%%
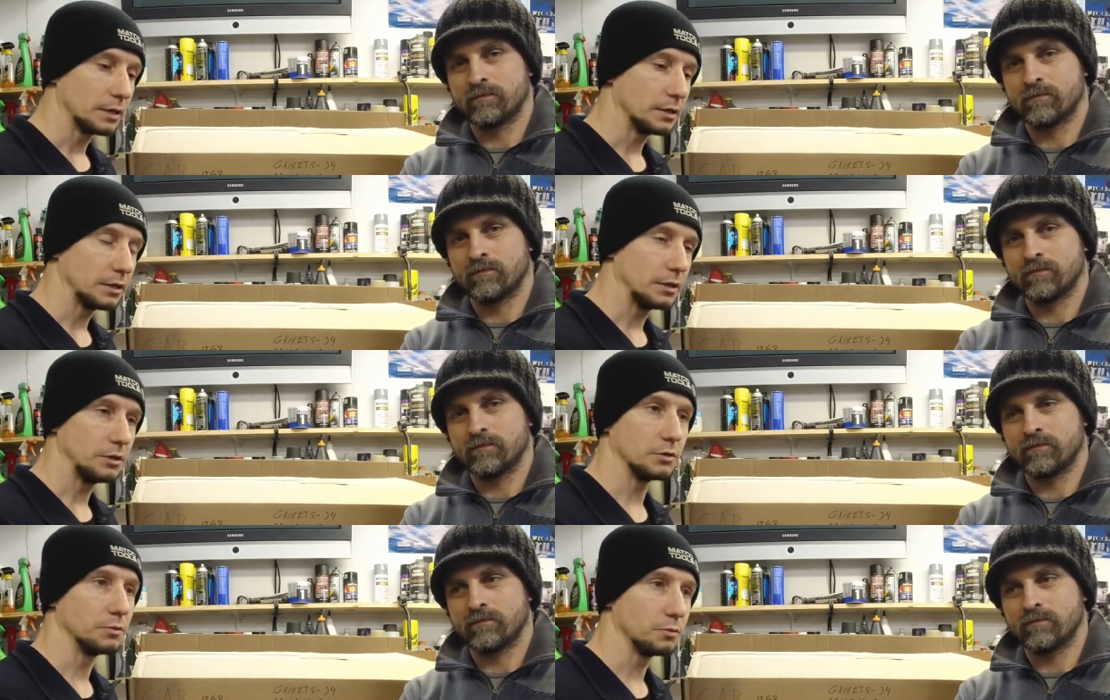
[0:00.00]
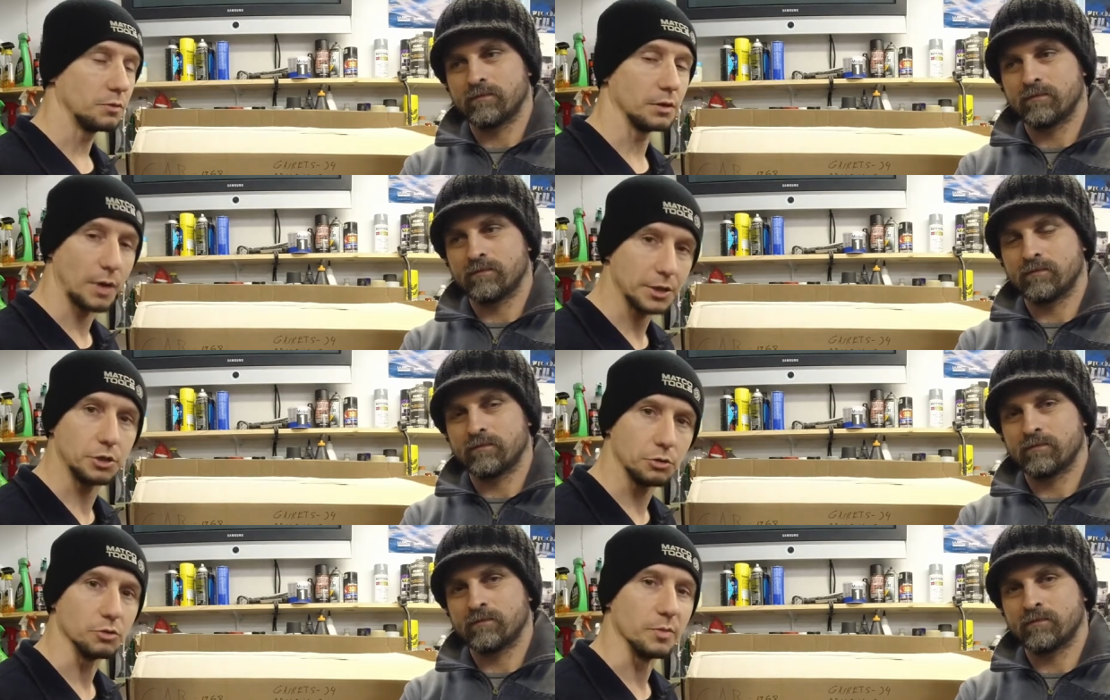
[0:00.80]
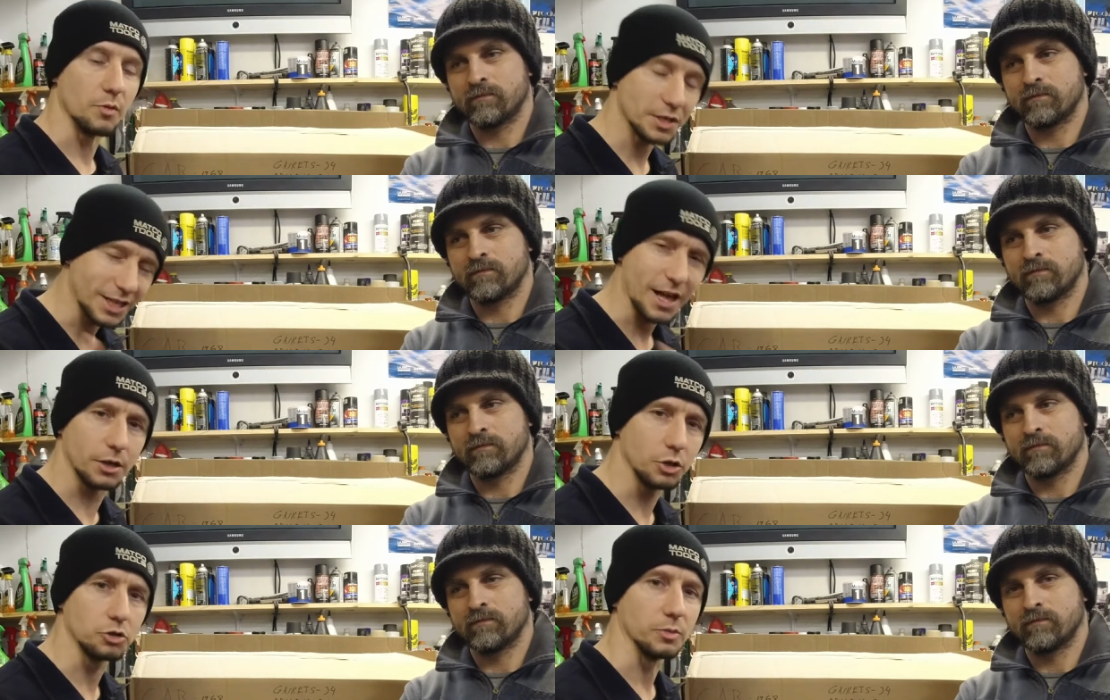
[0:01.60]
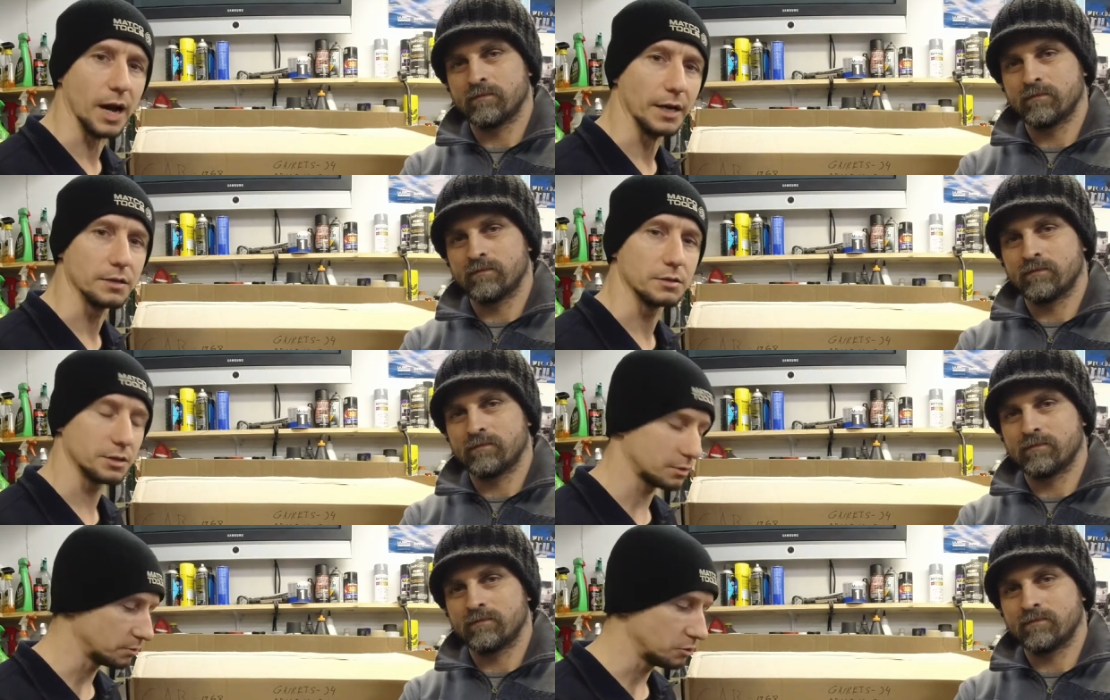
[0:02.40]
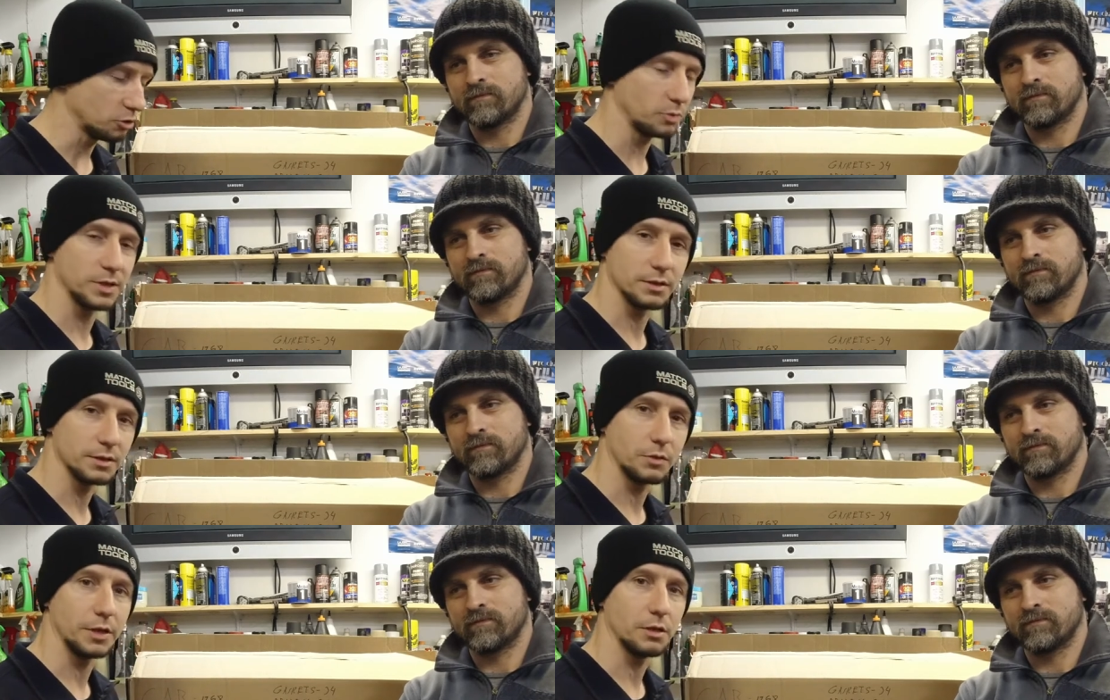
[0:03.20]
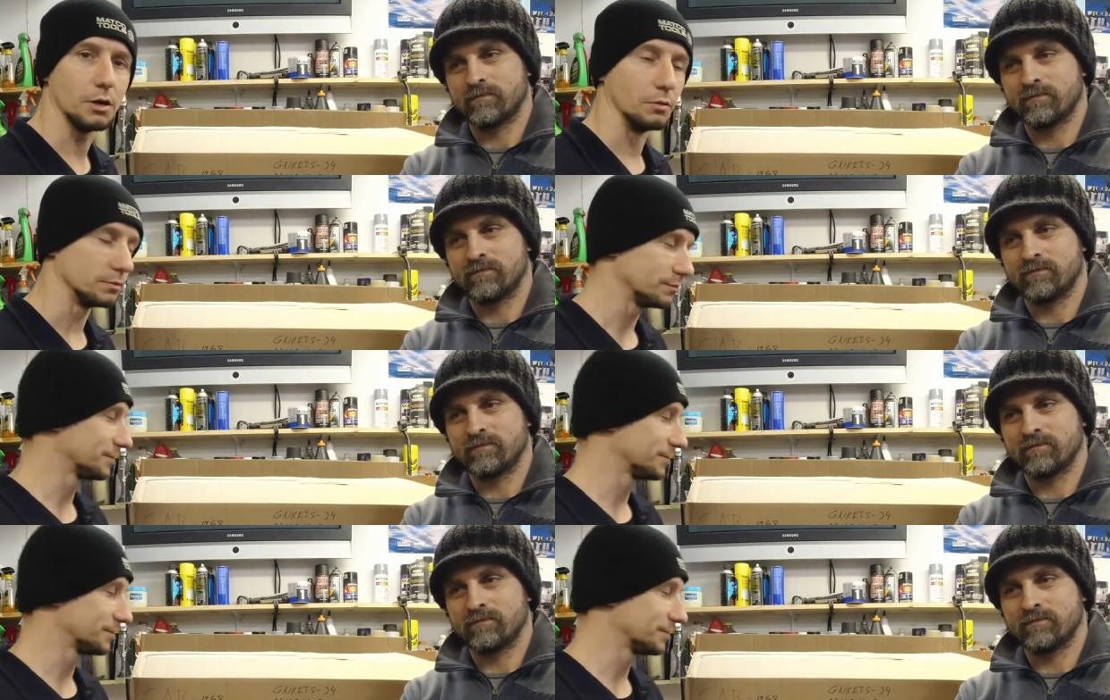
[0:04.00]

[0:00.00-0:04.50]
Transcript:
Speaker 1: uh, you know, and watch YouTube and watch a lot of YouTube, guys. Just YouTube is, is the way to go.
%%
EXERCISE REQUIREMENTS
Retype every entry above exactly and, please, skip the pictures.

RESPONSE TO THE EXERCISE
[0:00.00]
[0:00.80]
[0:01.60]
[0:02.40]
[0:03.20]
[0:04.00]

[0:00.00-0:04.50]
Transcript:
Speaker 1: uh, you know, and watch YouTube and watch a lot of YouTube, guys. Just YouTube is, is the way to go.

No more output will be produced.